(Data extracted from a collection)

______________________________

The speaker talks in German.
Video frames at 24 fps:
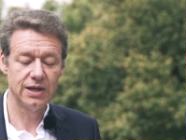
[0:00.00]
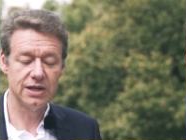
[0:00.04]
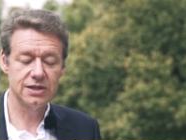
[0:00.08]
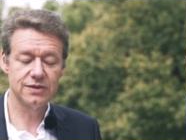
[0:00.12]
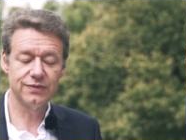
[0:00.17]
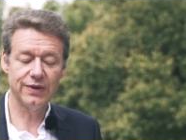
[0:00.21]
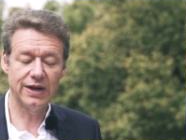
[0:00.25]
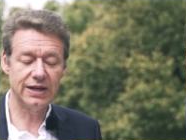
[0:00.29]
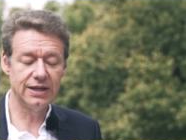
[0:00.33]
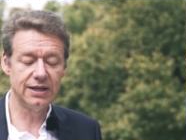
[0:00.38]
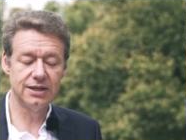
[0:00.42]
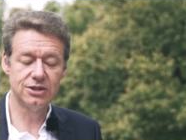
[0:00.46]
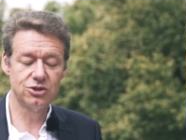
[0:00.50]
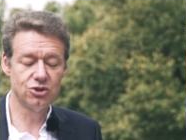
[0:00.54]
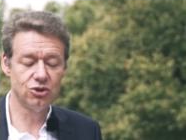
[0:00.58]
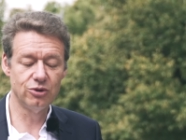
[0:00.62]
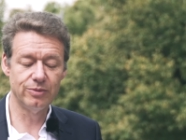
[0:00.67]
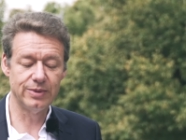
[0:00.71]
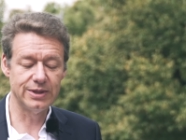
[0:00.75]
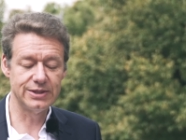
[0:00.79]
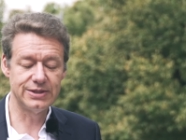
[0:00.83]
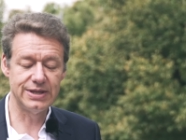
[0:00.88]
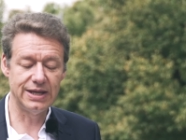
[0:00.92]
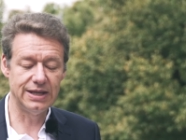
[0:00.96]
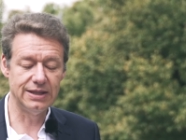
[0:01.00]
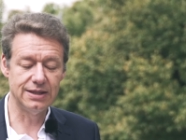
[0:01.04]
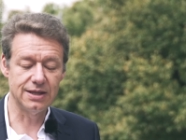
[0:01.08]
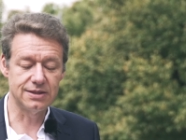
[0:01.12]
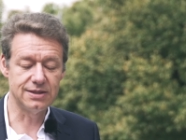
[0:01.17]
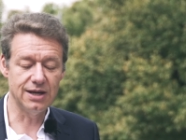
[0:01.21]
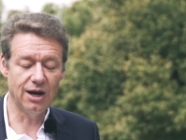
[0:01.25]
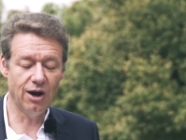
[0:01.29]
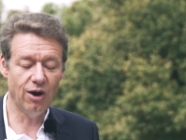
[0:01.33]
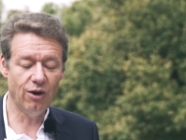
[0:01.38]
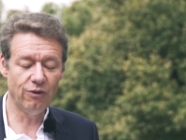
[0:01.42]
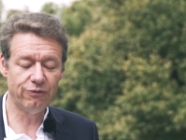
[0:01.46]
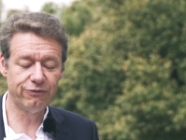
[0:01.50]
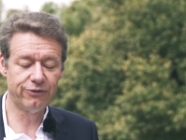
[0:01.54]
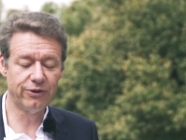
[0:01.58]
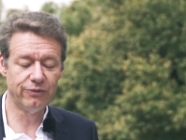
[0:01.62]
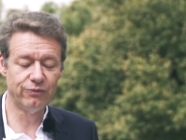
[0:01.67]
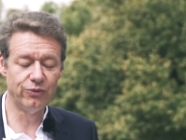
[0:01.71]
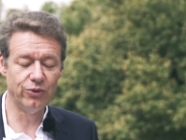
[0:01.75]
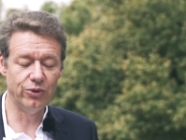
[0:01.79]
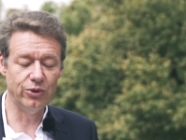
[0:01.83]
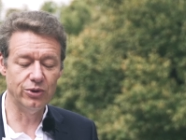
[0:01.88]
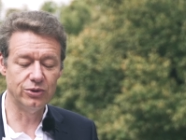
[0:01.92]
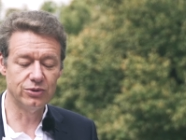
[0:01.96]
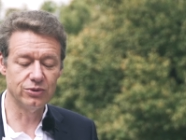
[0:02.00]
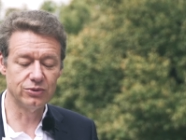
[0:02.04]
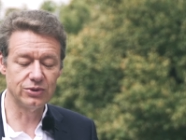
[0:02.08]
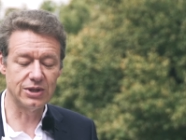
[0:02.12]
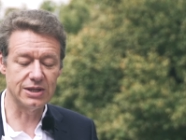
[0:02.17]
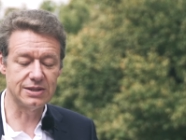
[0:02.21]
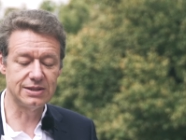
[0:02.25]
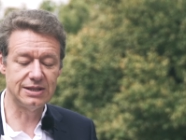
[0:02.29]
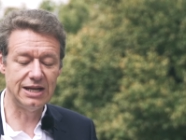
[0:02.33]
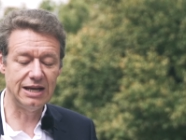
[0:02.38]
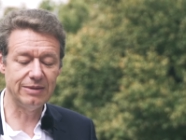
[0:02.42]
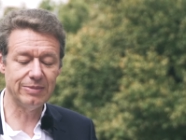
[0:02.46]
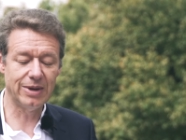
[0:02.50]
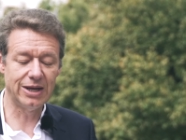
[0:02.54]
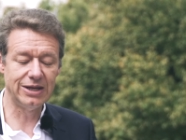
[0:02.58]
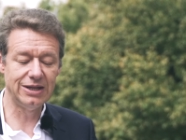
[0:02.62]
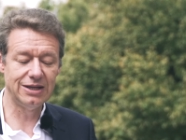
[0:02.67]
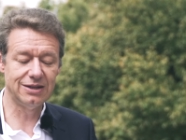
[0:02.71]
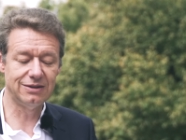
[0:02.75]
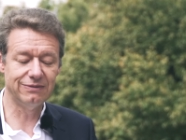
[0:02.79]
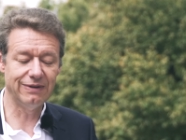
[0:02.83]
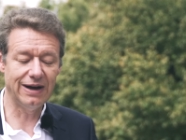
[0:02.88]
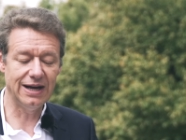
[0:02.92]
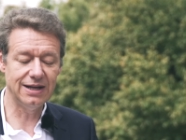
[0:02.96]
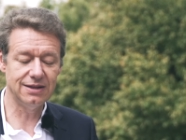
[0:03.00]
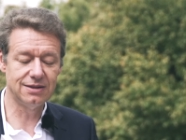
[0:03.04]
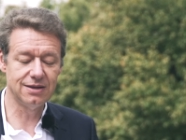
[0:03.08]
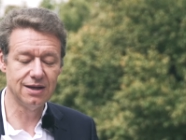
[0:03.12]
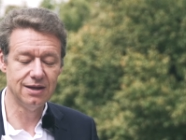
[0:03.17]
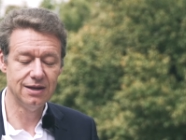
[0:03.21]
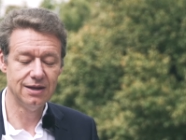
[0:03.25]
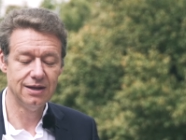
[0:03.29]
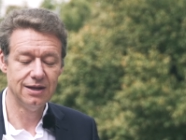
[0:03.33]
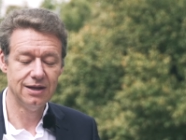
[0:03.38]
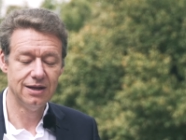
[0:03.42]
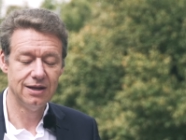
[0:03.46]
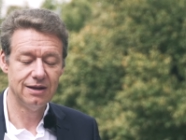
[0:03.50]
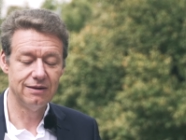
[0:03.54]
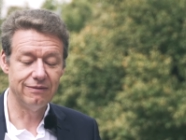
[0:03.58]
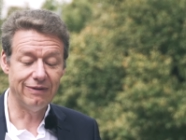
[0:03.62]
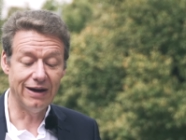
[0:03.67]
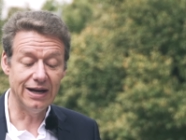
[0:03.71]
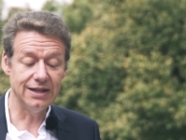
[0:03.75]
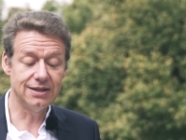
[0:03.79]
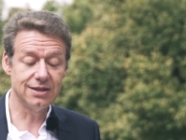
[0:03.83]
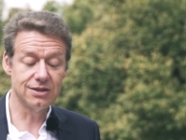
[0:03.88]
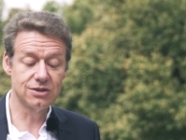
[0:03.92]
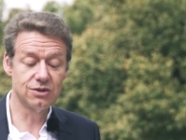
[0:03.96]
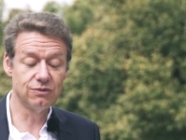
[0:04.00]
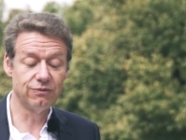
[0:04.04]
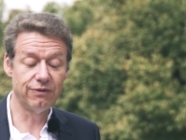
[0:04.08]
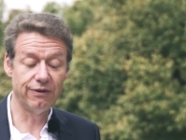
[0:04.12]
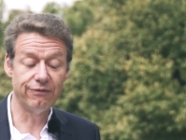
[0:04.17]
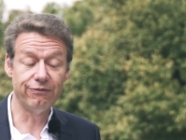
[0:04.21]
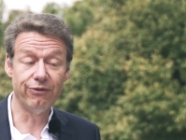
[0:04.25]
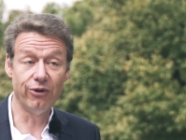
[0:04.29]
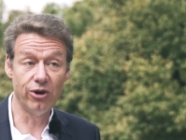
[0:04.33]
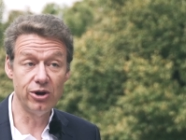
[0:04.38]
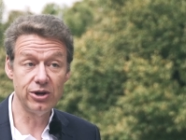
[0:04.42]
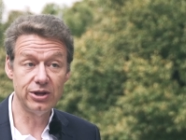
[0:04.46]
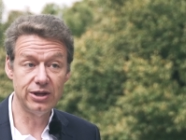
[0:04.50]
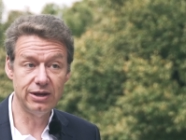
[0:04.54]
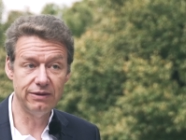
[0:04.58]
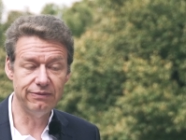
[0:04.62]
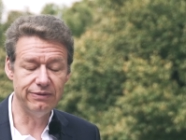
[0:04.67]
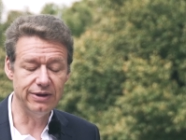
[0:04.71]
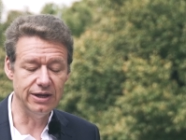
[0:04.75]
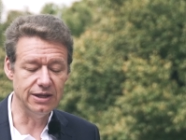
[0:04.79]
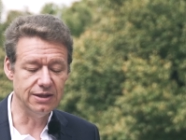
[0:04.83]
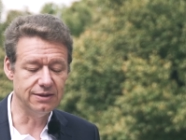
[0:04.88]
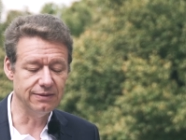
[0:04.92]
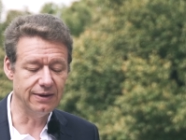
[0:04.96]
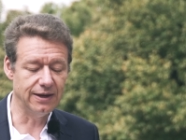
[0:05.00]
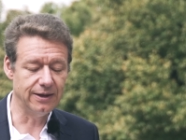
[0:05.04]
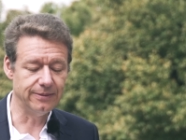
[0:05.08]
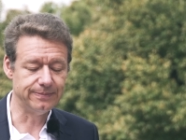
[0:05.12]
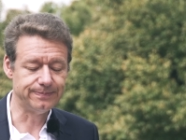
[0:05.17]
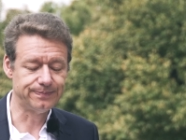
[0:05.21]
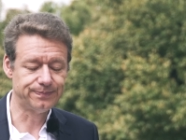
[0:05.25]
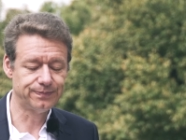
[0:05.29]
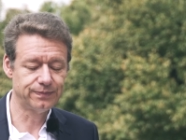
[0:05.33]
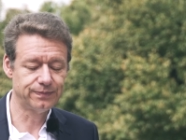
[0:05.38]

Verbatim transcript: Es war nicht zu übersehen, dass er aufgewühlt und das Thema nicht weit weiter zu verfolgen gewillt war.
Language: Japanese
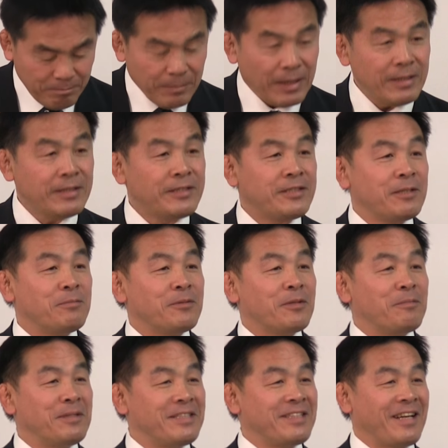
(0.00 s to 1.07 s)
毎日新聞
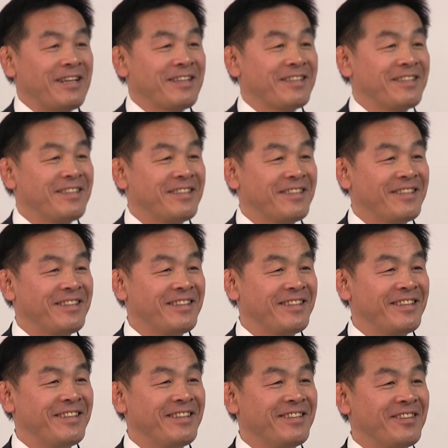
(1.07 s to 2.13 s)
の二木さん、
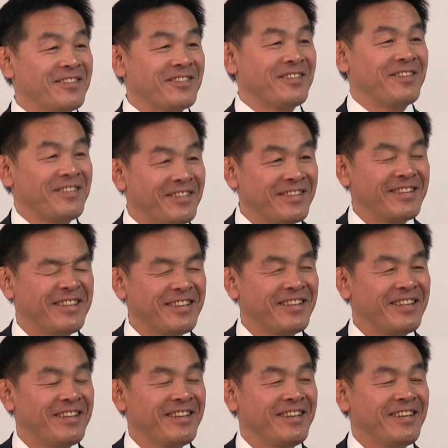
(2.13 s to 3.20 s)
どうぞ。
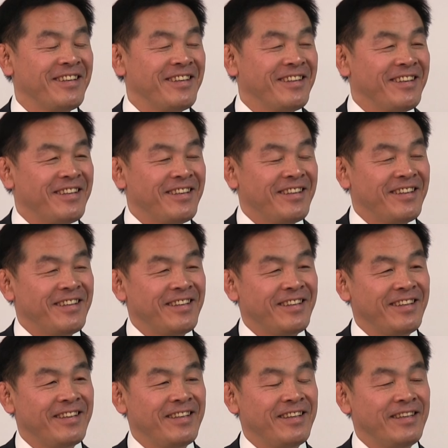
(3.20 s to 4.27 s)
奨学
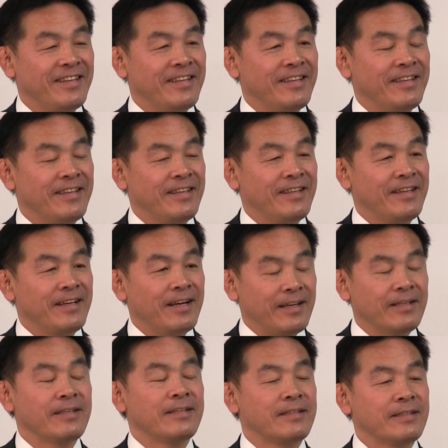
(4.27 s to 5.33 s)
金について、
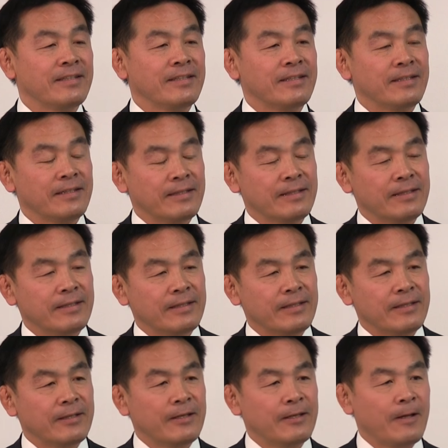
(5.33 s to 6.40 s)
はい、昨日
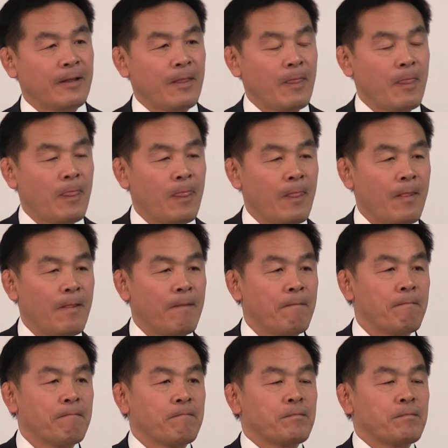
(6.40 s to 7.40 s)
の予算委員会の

______________________________

Type out all of the records exactly, leaving out any picture.

* **Reply to the task**:
The speaker talks in German.
Video frames at 24 fps:
[0:00.00]
[0:00.04]
[0:00.08]
[0:00.12]
[0:00.17]
[0:00.21]
[0:00.25]
[0:00.29]
[0:00.33]
[0:00.38]
[0:00.42]
[0:00.46]
[0:00.50]
[0:00.54]
[0:00.58]
[0:00.62]
[0:00.67]
[0:00.71]
[0:00.75]
[0:00.79]
[0:00.83]
[0:00.88]
[0:00.92]
[0:00.96]
[0:01.00]
[0:01.04]
[0:01.08]
[0:01.12]
[0:01.17]
[0:01.21]
[0:01.25]
[0:01.29]
[0:01.33]
[0:01.38]
[0:01.42]
[0:01.46]
[0:01.50]
[0:01.54]
[0:01.58]
[0:01.62]
[0:01.67]
[0:01.71]
[0:01.75]
[0:01.79]
[0:01.83]
[0:01.88]
[0:01.92]
[0:01.96]
[0:02.00]
[0:02.04]
[0:02.08]
[0:02.12]
[0:02.17]
[0:02.21]
[0:02.25]
[0:02.29]
[0:02.33]
[0:02.38]
[0:02.42]
[0:02.46]
[0:02.50]
[0:02.54]
[0:02.58]
[0:02.62]
[0:02.67]
[0:02.71]
[0:02.75]
[0:02.79]
[0:02.83]
[0:02.88]
[0:02.92]
[0:02.96]
[0:03.00]
[0:03.04]
[0:03.08]
[0:03.12]
[0:03.17]
[0:03.21]
[0:03.25]
[0:03.29]
[0:03.33]
[0:03.38]
[0:03.42]
[0:03.46]
[0:03.50]
[0:03.54]
[0:03.58]
[0:03.62]
[0:03.67]
[0:03.71]
[0:03.75]
[0:03.79]
[0:03.83]
[0:03.88]
[0:03.92]
[0:03.96]
[0:04.00]
[0:04.04]
[0:04.08]
[0:04.12]
[0:04.17]
[0:04.21]
[0:04.25]
[0:04.29]
[0:04.33]
[0:04.38]
[0:04.42]
[0:04.46]
[0:04.50]
[0:04.54]
[0:04.58]
[0:04.62]
[0:04.67]
[0:04.71]
[0:04.75]
[0:04.79]
[0:04.83]
[0:04.88]
[0:04.92]
[0:04.96]
[0:05.00]
[0:05.04]
[0:05.08]
[0:05.12]
[0:05.17]
[0:05.21]
[0:05.25]
[0:05.29]
[0:05.33]
[0:05.38]

Verbatim transcript: Es war nicht zu übersehen, dass er aufgewühlt und das Thema nicht weit weiter zu verfolgen gewillt war.
Language: Japanese
(0.00 s to 1.07 s)
毎日新聞
(1.07 s to 2.13 s)
の二木さん、
(2.13 s to 3.20 s)
どうぞ。
(3.20 s to 4.27 s)
奨学
(4.27 s to 5.33 s)
金について、
(5.33 s to 6.40 s)
はい、昨日
(6.40 s to 7.40 s)
の予算委員会の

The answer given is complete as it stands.